**Work instruction:** Each line below from the line with "[0.33-0.67s]" to the line with "Transcript: contre euh, ces" must be copied exactly, including those two, and no picture may appear in the copy.
··· Data to examine
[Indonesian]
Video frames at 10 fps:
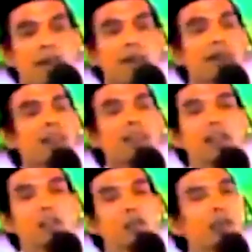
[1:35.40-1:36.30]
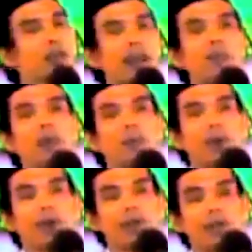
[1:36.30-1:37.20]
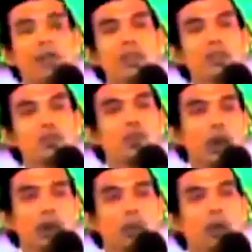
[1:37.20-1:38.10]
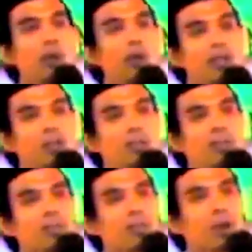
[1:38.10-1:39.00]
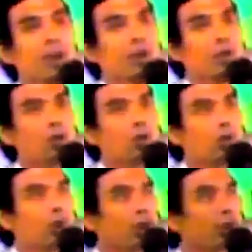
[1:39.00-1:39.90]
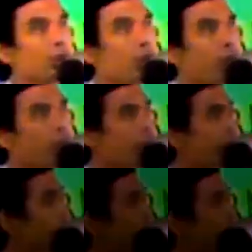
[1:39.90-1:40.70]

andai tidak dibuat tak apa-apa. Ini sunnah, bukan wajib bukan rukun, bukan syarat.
······
··· Data to examine
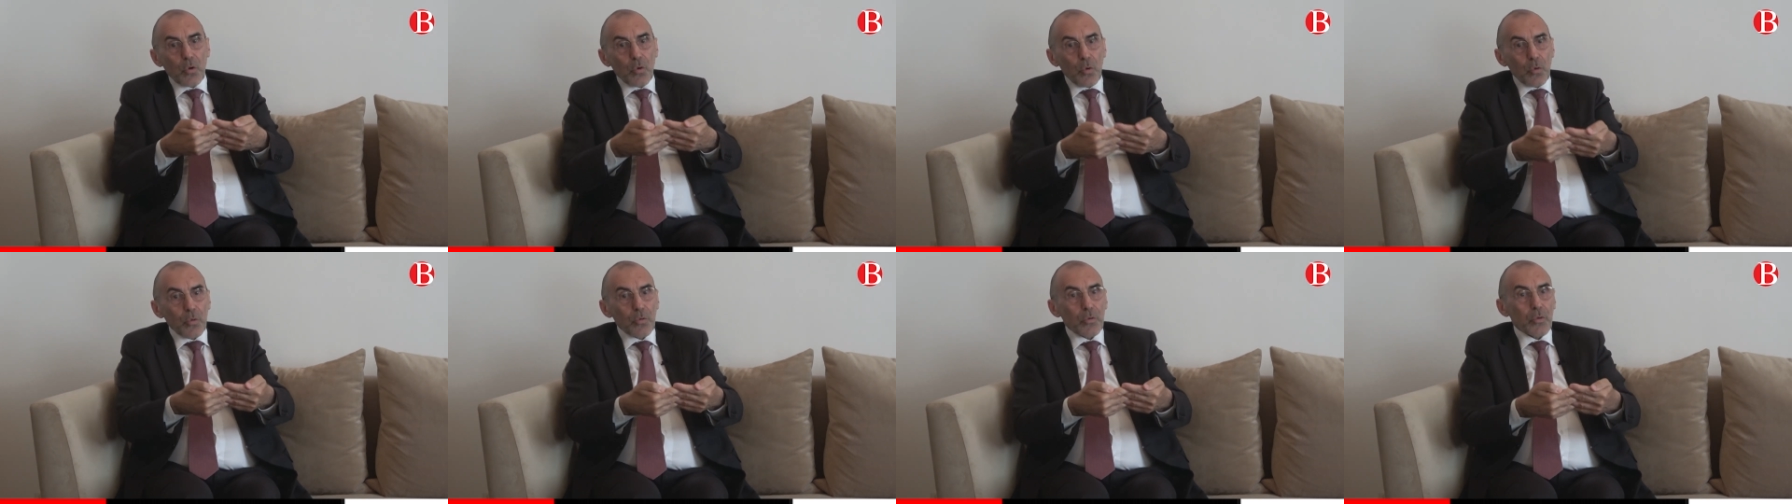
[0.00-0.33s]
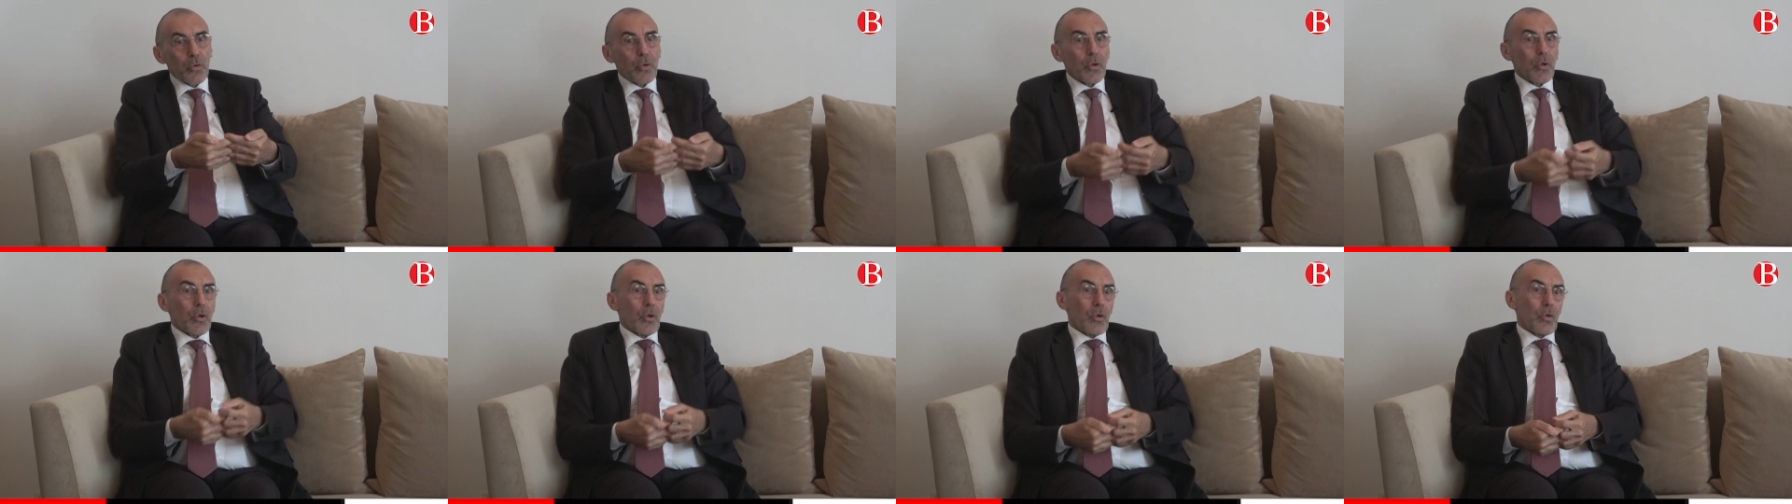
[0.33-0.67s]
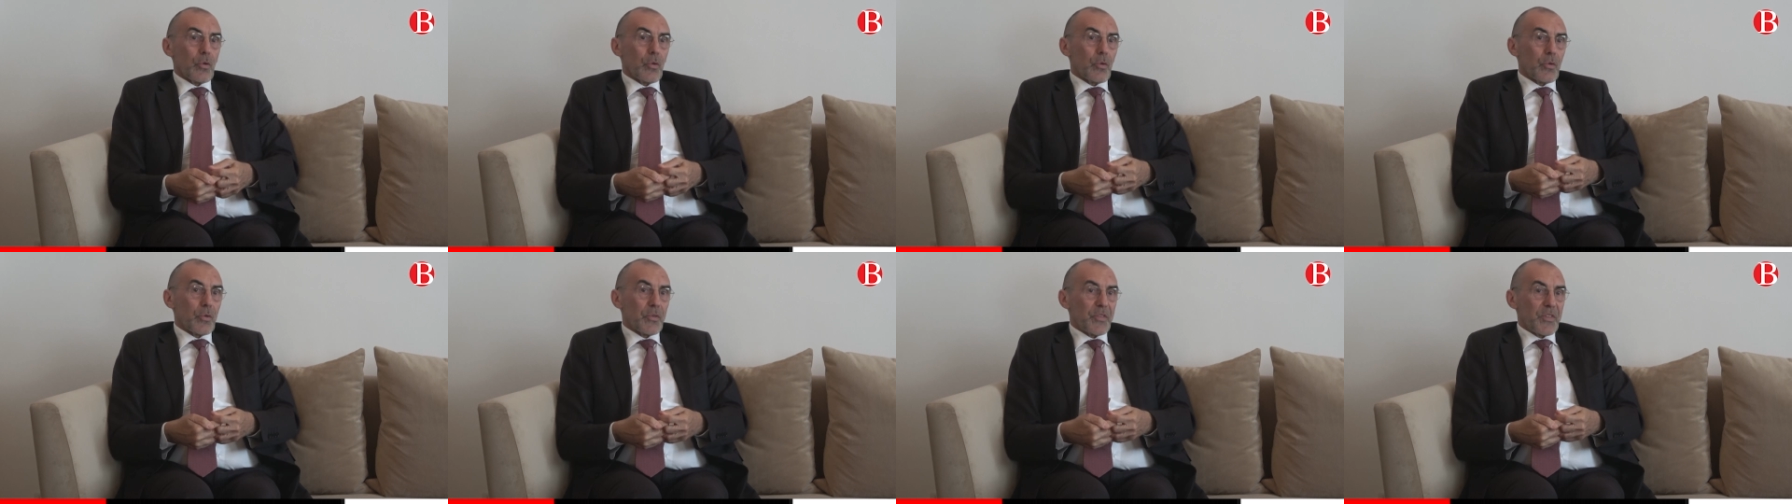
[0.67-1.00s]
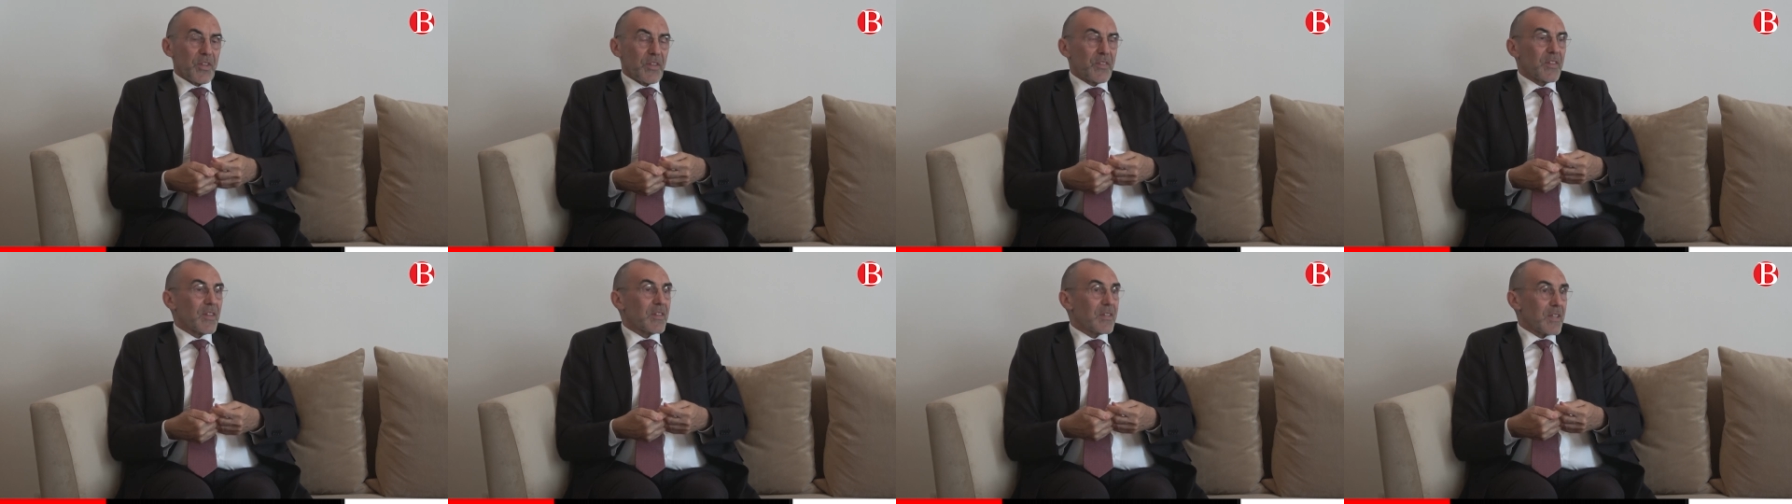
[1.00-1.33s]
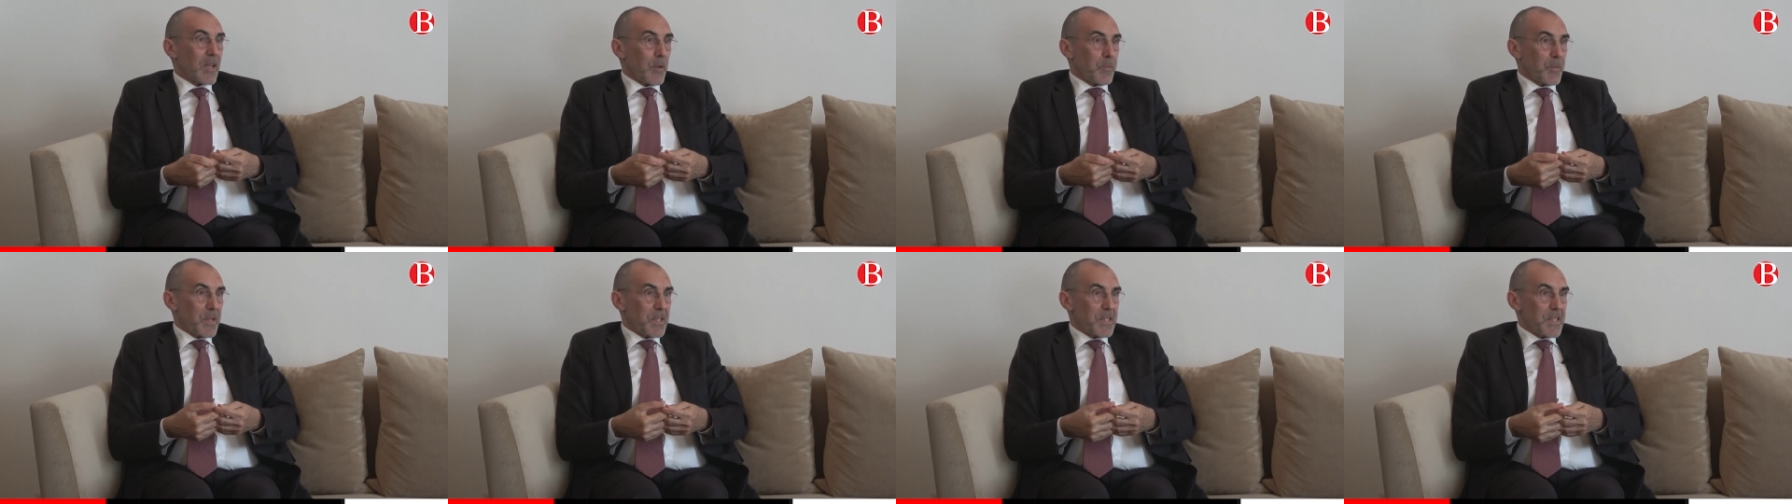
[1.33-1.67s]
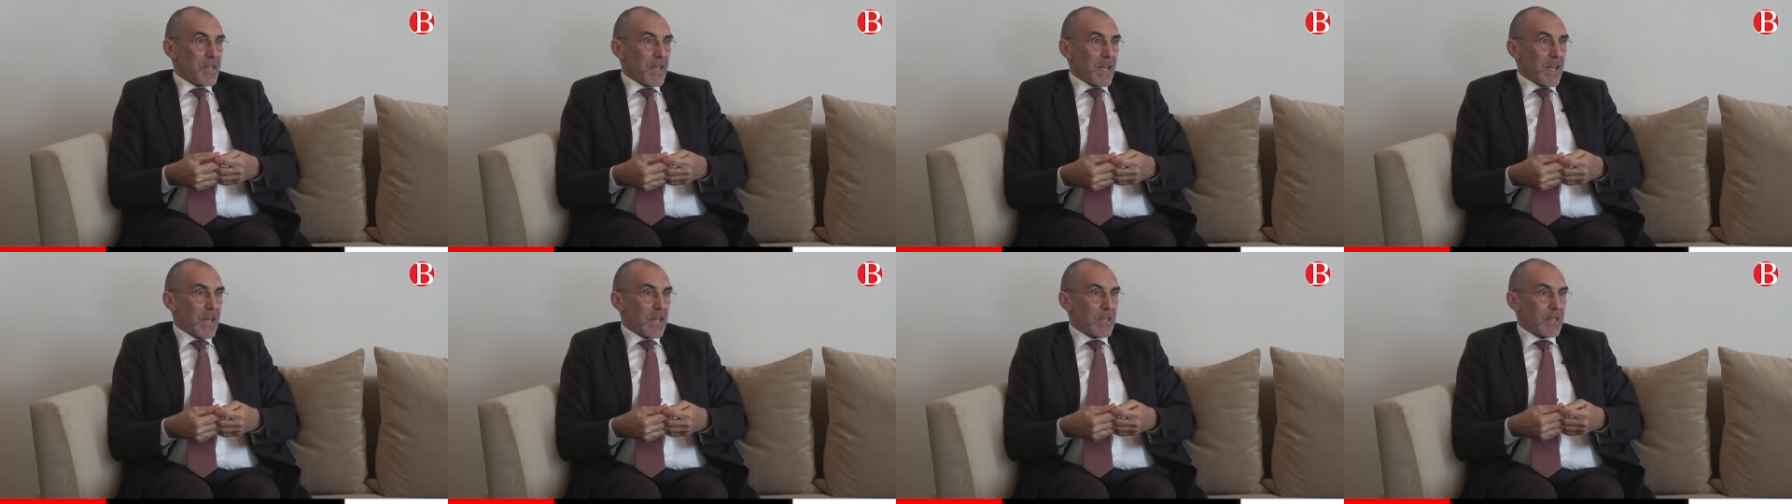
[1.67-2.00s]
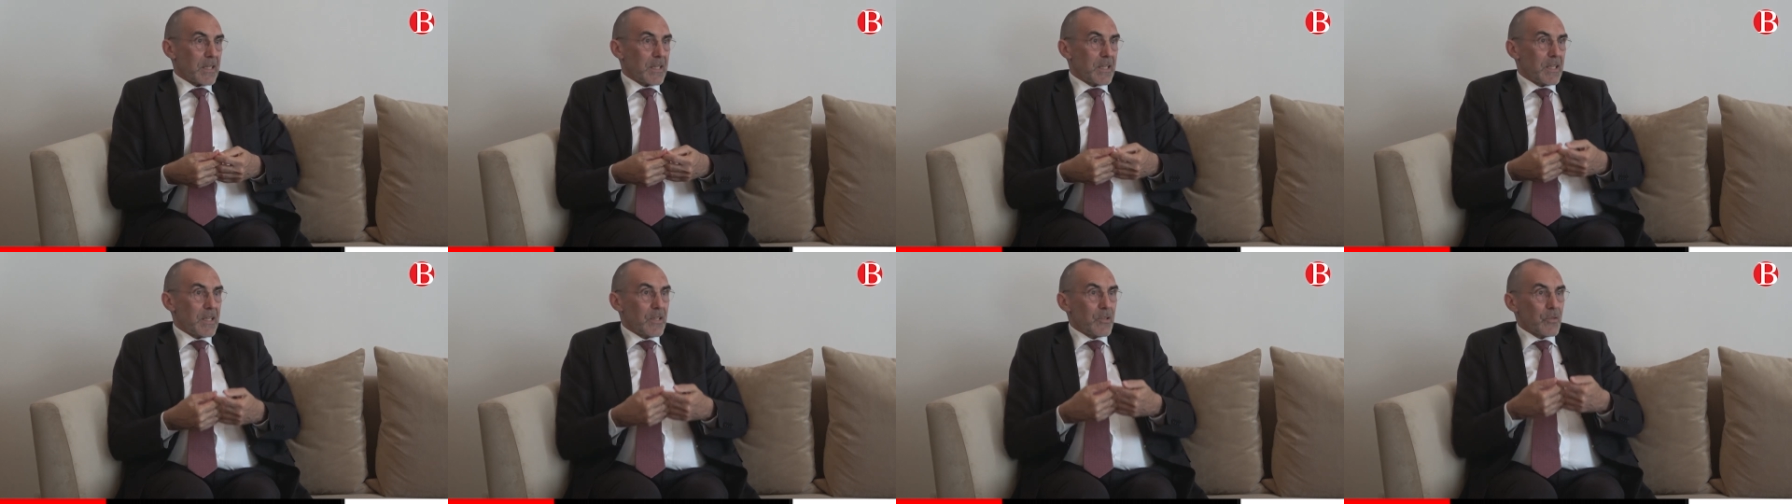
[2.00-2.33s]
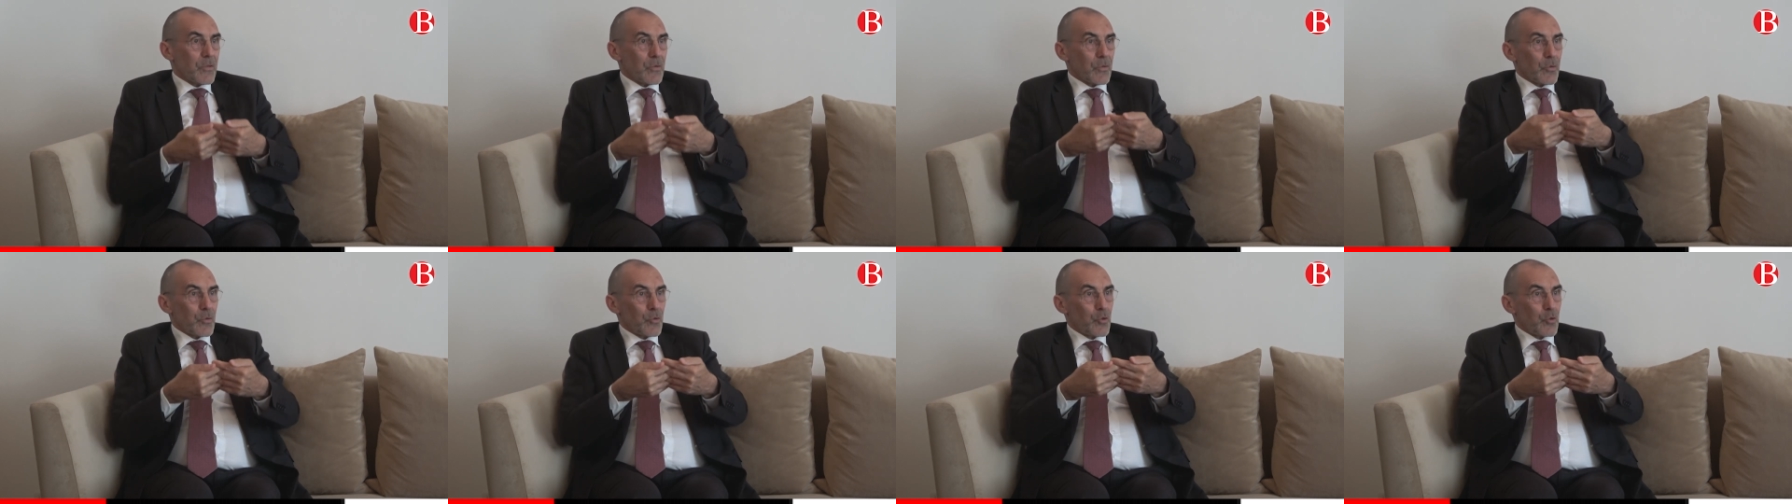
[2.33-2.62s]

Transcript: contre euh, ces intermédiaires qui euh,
······
**Reply:**
[0.33-0.67s]
[0.67-1.00s]
[1.00-1.33s]
[1.33-1.67s]
[1.67-2.00s]
[2.00-2.33s]
[2.33-2.62s]

Transcript: contre euh, ces intermédiaires qui euh,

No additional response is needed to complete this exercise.